Au fil du temps, « les attentes statistiques deviennent un dogme et les réalités individuelles qui pourraient les redresser se perdent de vue. Le centre d'attention ne s'écarte jamais de la masse ; il devient déshumanisant, abstrait et souvent même aliéné des besoins personnels réels et désirs (Albert, 1974)."
Ngwane parle donc des travailleurs et de la nécessité pour le parti ouvrier de diriger la révolution et de représenter les besoins des travailleurs – comme si les travailleurs constituaient un groupe homogène. Il y a des travailleurs homosexuels, des travailleuses, des travailleurs noirs et blancs qui existent dans une société traditionnellement raciste, sexiste et homophobe. Alors, comment le parti pourrait-il contrer la tendance à perpétuer certains de ces héritages historiques oppressifs au sein de nos mouvements ? Quel mécanisme sera mis en place pour garantir que le parti ne devienne pas une force oppressive sous la forme d’un comité central ?
Je grince des dents chaque fois que je pense à ce que Trotsky a dit un jour sur la façon dont les travailleurs devraient se comporter avec le parti.

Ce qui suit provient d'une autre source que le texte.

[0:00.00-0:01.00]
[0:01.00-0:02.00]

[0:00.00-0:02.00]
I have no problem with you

"Ils transforment les principes démocratiques en fétichisme. Ils placent le droit des travailleurs à élire leurs propres représentants au-dessus du Parti, contestant ainsi le droit du Parti à affirmer sa propre dictature, même lorsque cette dictature entre en conflit avec l'humeur évanescente du parti ouvrier. démocratie. Nous devons garder à l’esprit la mission historique de notre Parti. Le Parti est contraint de maintenir sa dictature, sans s’arrêter à ces hésitations, ni même aux hésitations momentanées de la classe ouvrière. Cette prise de conscience est le mortier qui cimente notre unité. La dictature du prolétariat ne doit pas toujours se conformer aux principes formels de la démocratie. »

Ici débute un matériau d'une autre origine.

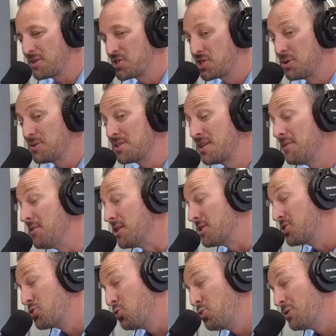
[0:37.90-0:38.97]
our show is to give you the
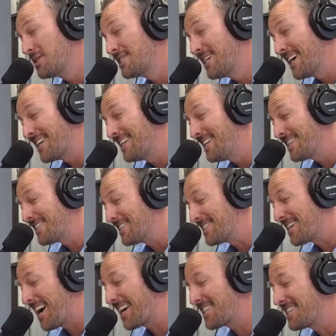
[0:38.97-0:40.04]
tools, techniques, and
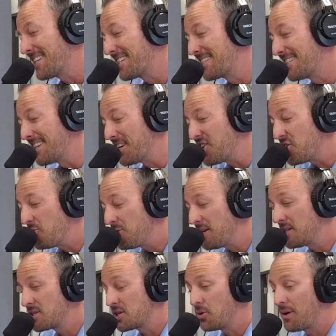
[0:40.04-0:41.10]
tactics that you
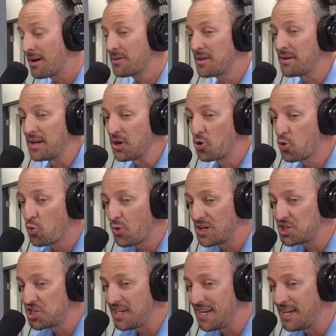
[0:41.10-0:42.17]
need to go out there and
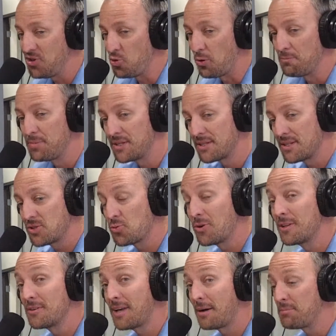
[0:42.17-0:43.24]
crush it in your business,
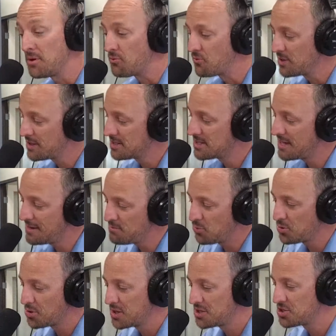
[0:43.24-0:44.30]
whether that be real estate,
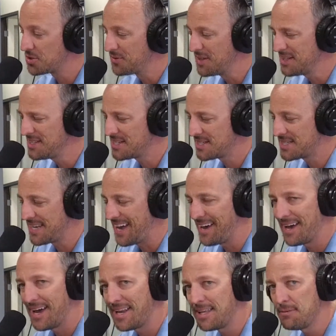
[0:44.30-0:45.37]
mortgage, or really just
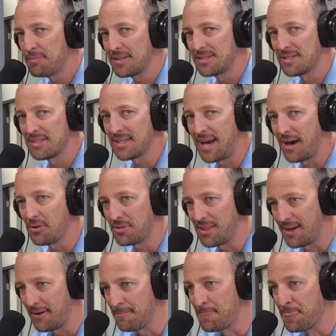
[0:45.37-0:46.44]
any business out
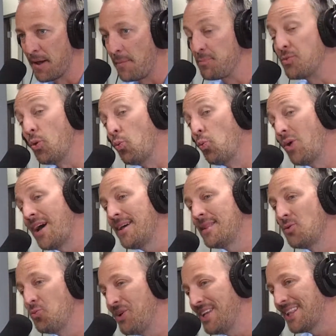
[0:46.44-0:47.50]
there. The way
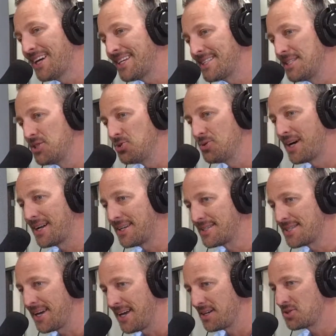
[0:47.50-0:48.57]
that we like to do that is
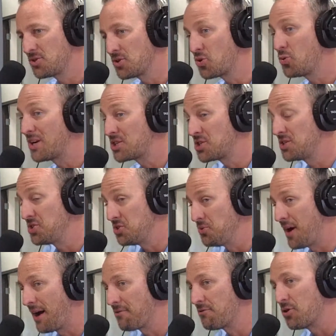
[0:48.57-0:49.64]
to answer the questions you
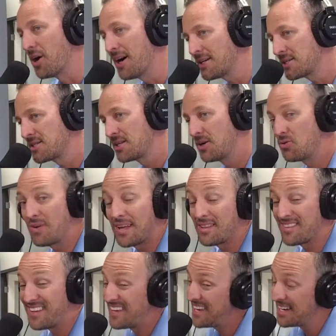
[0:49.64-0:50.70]
have for us. Rather
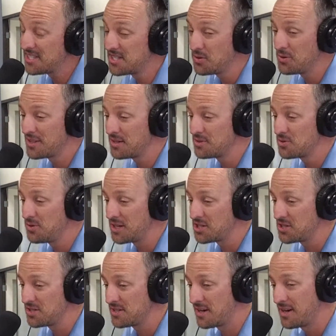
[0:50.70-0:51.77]
than guessing what those
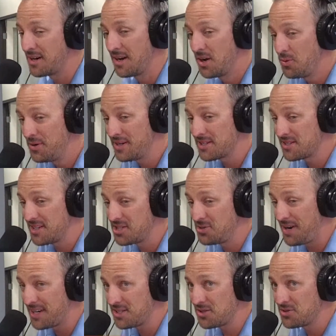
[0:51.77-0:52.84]
questions are, we just let you
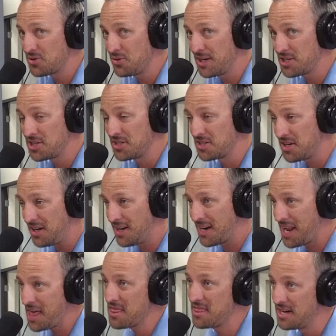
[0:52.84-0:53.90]
ask those questions
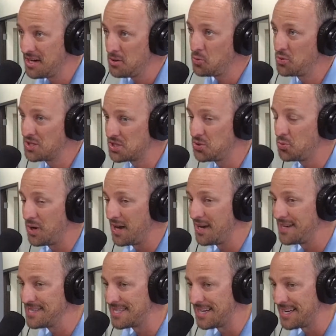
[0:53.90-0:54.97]
on the whissel way
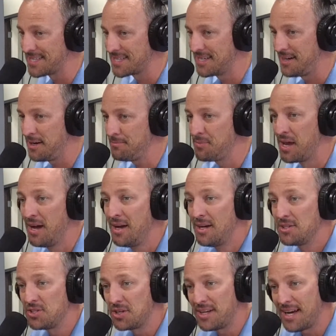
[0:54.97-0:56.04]
dot com.
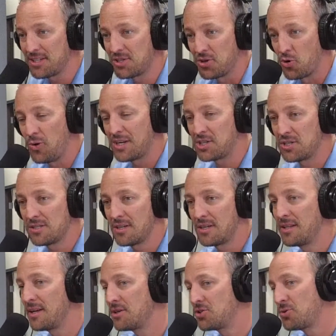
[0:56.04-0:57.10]
So you can ask your questions on
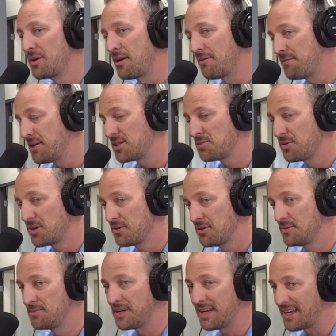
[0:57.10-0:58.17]
there, join our Facebook
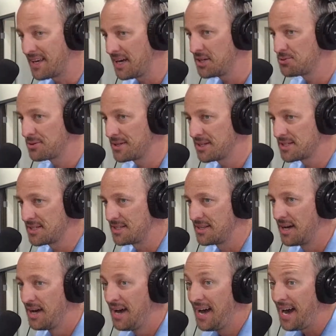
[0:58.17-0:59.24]
group, and engage with us and
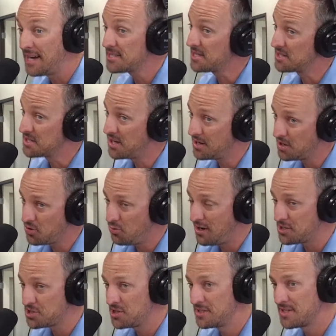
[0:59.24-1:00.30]
ask a ton of
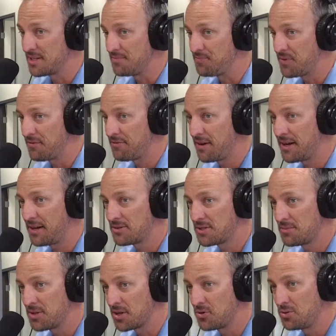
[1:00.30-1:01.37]
questions and find out
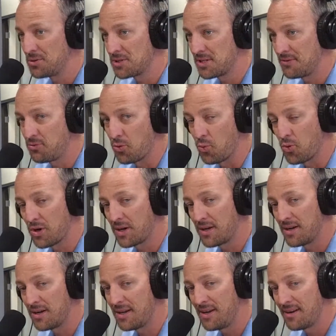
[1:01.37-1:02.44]
some of the cool stuff we're working
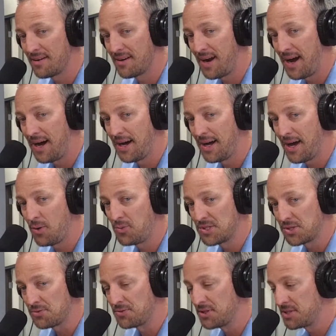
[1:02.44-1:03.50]
on here uh, at
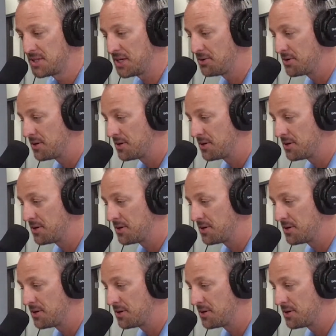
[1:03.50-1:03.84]
Whissel Realty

Alors, Ngwane, en quoi votre parti sera-t-il différent de celui que Trotsky a en tête ? Comment le « parti politique ouvrier » auquel vous faites référence se protégerait-il contre l’autoritarisme et la hiérarchie oppressive ? Votre parti ouvrier adopterait-il l’avant-garde ? Si ce n’est pas le cas, comment pourrait-il contrecarrer les tendances à l’avant-garde ? Le parti que vous avez en tête sera-t-il structuré de telle manière qu’il n’accèdera pas rapidement à des rôles de leadership par des militants qui ont de leur côté des privilèges de classe et d’autres privilèges sociaux ? Comment pourrait-elle s’assurer que l’ancien président de classe ne devienne pas automatiquement le chef du parti ? De quels mécanismes votre parti disposerait-il pour contrer les attitudes sexistes et patriarcales ? Comment feriez-vous en sorte que le parti ne soit pas simplement un forum où certaines personnes gouvernent ou dirigent tandis que d'autres, censés avoir une « fausse conscience », obéissent ? Comment le parti gérerait-il la dissidence ? Le purger ? L'envoyer en Sibérie d'aujourd'hui ? Ou l’engager – comment ?
Pour avancer, nous devons traiter ces questions de manière objective et sobre. Et si nous ne traitons pas ces questions honnêtement, qu’est-ce qui nous empêchera de commettre toujours les mêmes erreurs ?
Albert, M. (1974). Ce qui doit être défait : une discussion révolutionnaire moderne sur les idéologies classiques de gauche. Boston : Éditeur Porter Sargent.
En ligneBuhlungu, S. (2006). Des rebelles sans cause propre ? : La situation contradictoire des responsables blancs dans les syndicats noirs en Afrique du Sud, 1973 – 1994. Sociologie actuelle, 54.
Marx, K. et Engels, F. (1992). Le manifeste communiste. New York : un classique bantam.